Although disubstituted imidazolium cation is sterically crowded, hundreds of ionic liquids based on this cation have been reported as electrolytes for energy storage devices. In contrast to disubstituted imidazolium, non-substituted imidazolium is uncrowded sterically and has not yet been investigated as an electrolyte, to the best of our knowledge. Hence, imidazolium hydrogen sulfate [Imi][HSO4], in mixture with water, was studied as an electrolyte for PANI-based electrode materials.
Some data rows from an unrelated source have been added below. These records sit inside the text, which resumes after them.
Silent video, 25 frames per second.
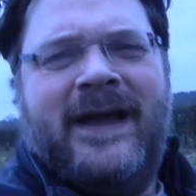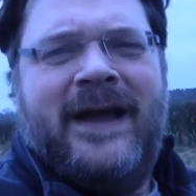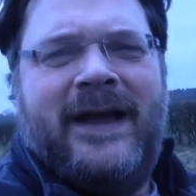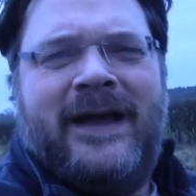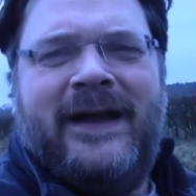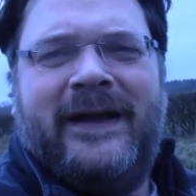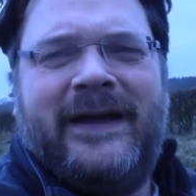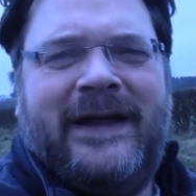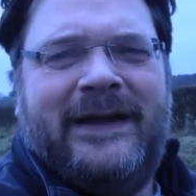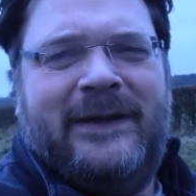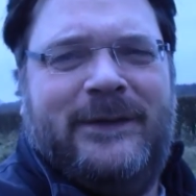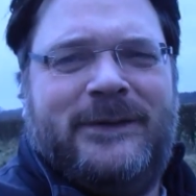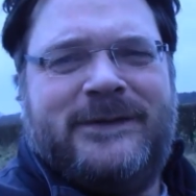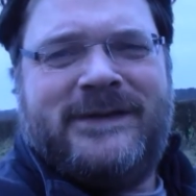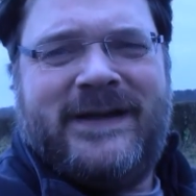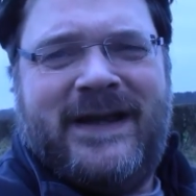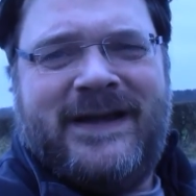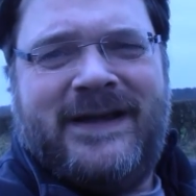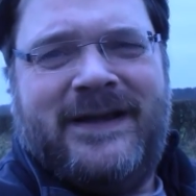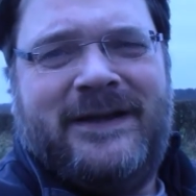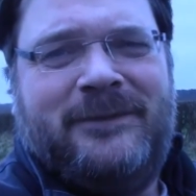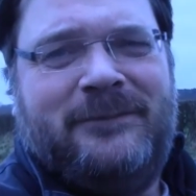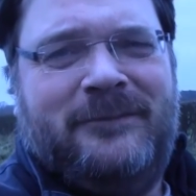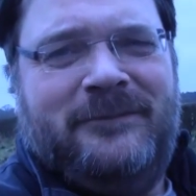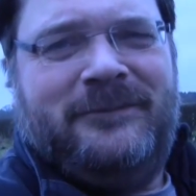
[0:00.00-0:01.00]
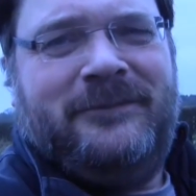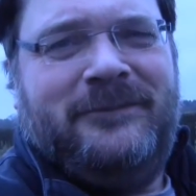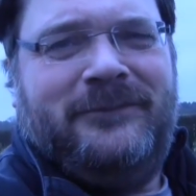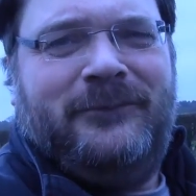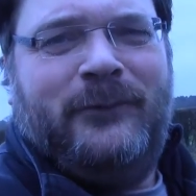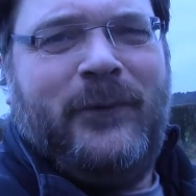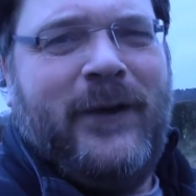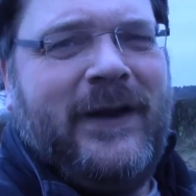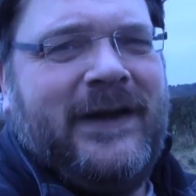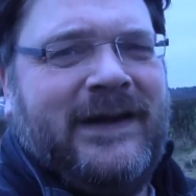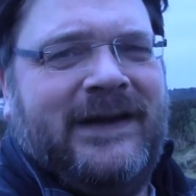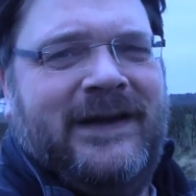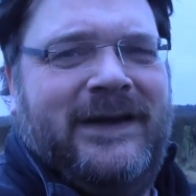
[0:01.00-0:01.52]
I get looked at,
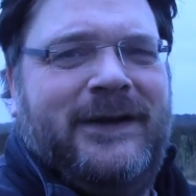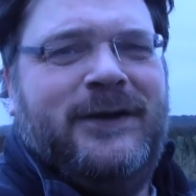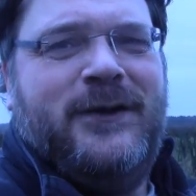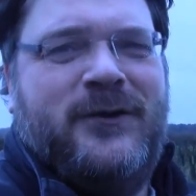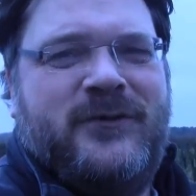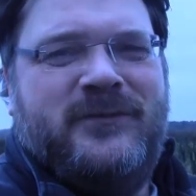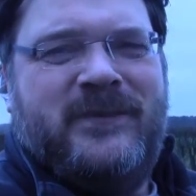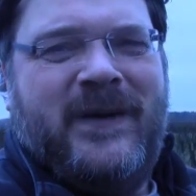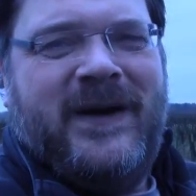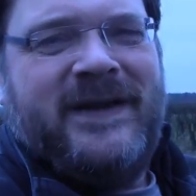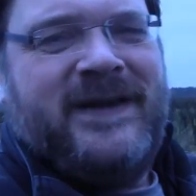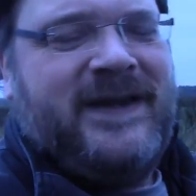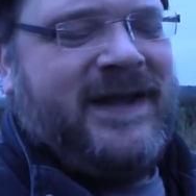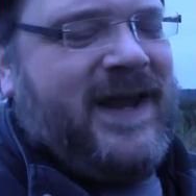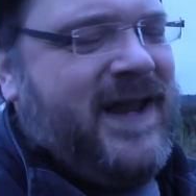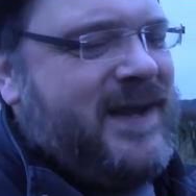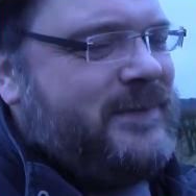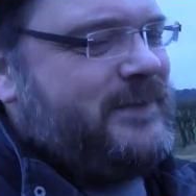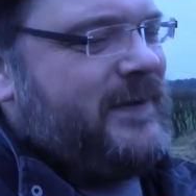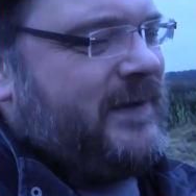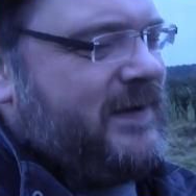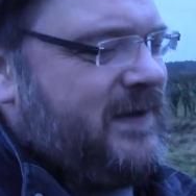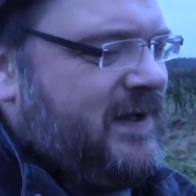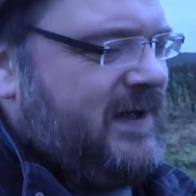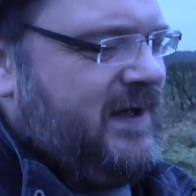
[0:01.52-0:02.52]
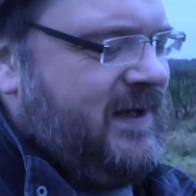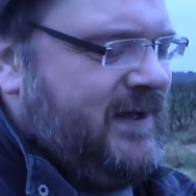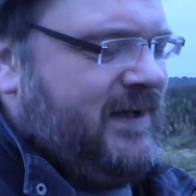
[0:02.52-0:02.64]
weirdly enough, by the neighbours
For comparison, pyrrolidinium with hydrogen sulfate or p-toluene sulfonate ([Pyrr][HSO4] or [Pyrr][PTS]), in mixture with water, were also investigated as alternatives to the conventional electrolyte (i.e., aqueous H2SO4) for PANI electrodes. Walden plots of binary mixture ionic liquid-water weight ratios with the optimal ionic conductivity (i.e., [Imi][HSO4]/water 48/52 wt% (195.1 mS/cm), [Pyrr][HSO4]/water 41/59 wt% (186.6 mS/cm), and [Pyrr][PTS]/water 48/52 wt% (43.4 mS/cm) along with the electrochemical performances of PANI in these binary mixtures showed that [Pyrr][HSO4]aq or [Imi][HSO4]aq are convenient electrolytes for PANI/PIL, as opposed to [Pyrr][PTS]aq. Furthermore, replacing the conventional aqueous electrolyte H2SO4 with [Imi][HSO4] aq increased the specific capacitance of PANI/PIL from 249.8 to 268.5 F/g at 15 mV/s. Moreover, PANI/PIL electrodes displayed a quasi-ideal capacitive behavior in [Imi][HSO4]aq (the correction factor of CPE4 was 0.99). This primary study has shown that non-substituted imidazolium as an electrolyte could enhance the electrochemical performances of PANI electrodes and could be a good alternative to the conventional electrolyte.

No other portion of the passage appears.